[[ AVAILABLE DATA, beginning ]]
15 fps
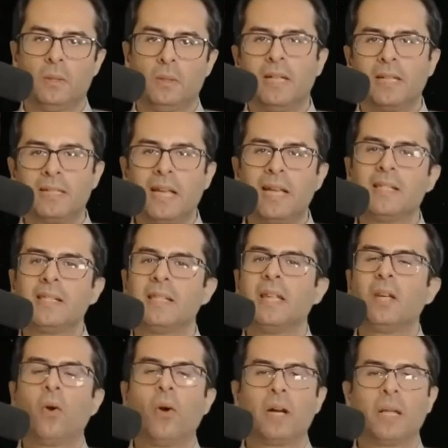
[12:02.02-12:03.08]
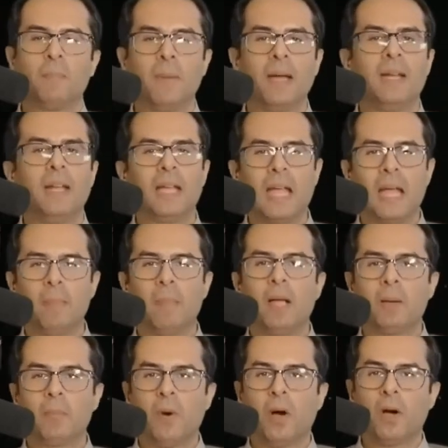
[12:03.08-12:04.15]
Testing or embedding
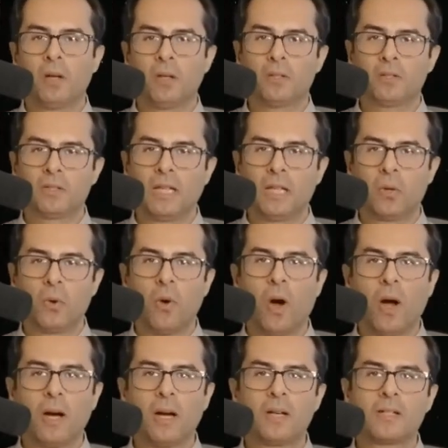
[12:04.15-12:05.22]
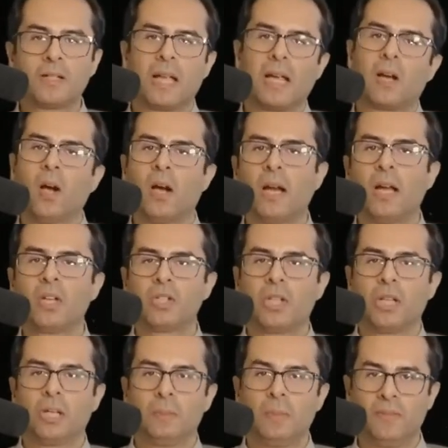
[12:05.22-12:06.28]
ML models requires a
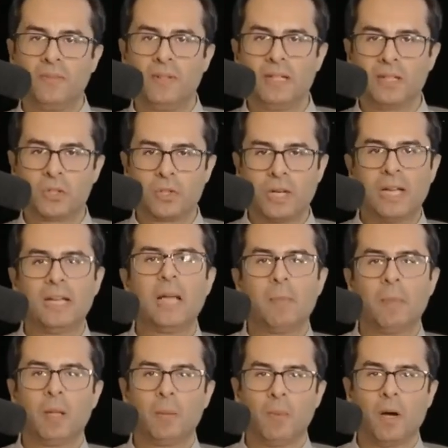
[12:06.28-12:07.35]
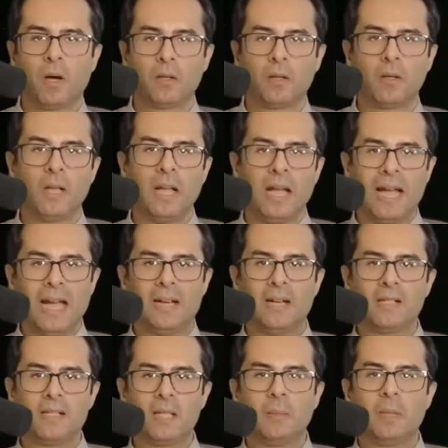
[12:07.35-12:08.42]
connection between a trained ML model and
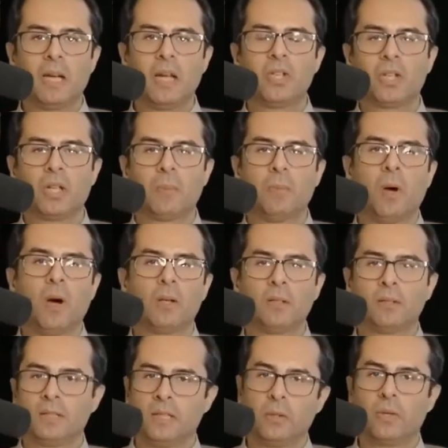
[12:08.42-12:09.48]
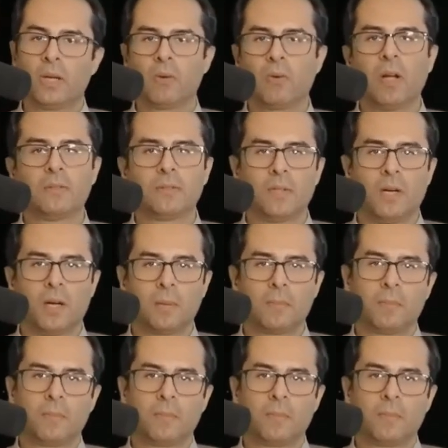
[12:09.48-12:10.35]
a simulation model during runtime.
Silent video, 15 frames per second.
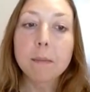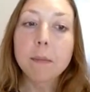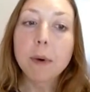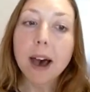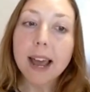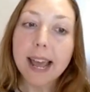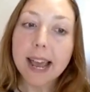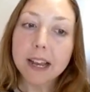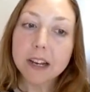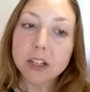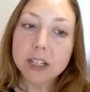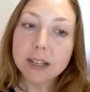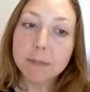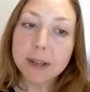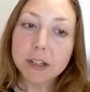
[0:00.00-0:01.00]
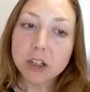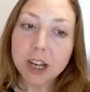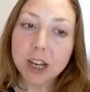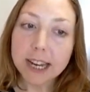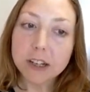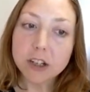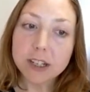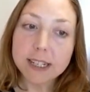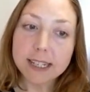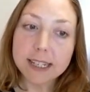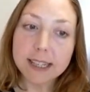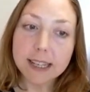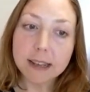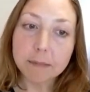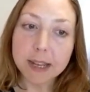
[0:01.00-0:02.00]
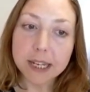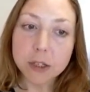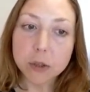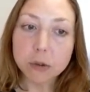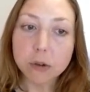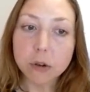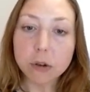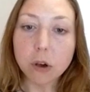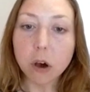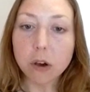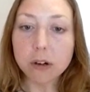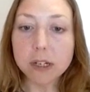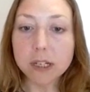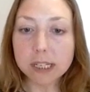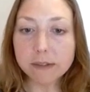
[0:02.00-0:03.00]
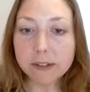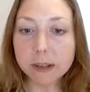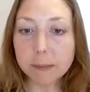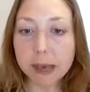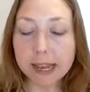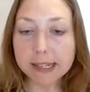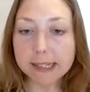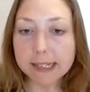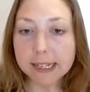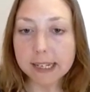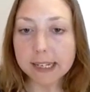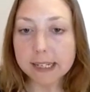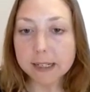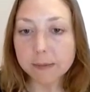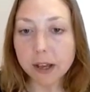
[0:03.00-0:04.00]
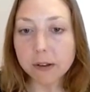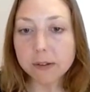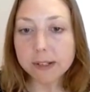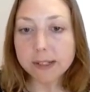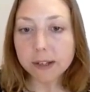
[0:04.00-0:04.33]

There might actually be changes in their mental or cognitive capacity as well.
[[ AVAILABLE DATA, end ]]
PROBLEM DETAILS >> With pictures left out, repeat exactly the lines from the one containing "[12:05.22-12:06.28]" through the last line of the data above, inclusive, and nothing else.

ANSWER BOX >>
[12:05.22-12:06.28]
ML models requires a
[12:06.28-12:07.35]
[12:07.35-12:08.42]
connection between a trained ML model and
[12:08.42-12:09.48]
[12:09.48-12:10.35]
a simulation model during runtime.
Silent video, 15 frames per second.
[0:00.00-0:01.00]
[0:01.00-0:02.00]
[0:02.00-0:03.00]
[0:03.00-0:04.00]
[0:04.00-0:04.33]

There might actually be changes in their mental or cognitive capacity as well.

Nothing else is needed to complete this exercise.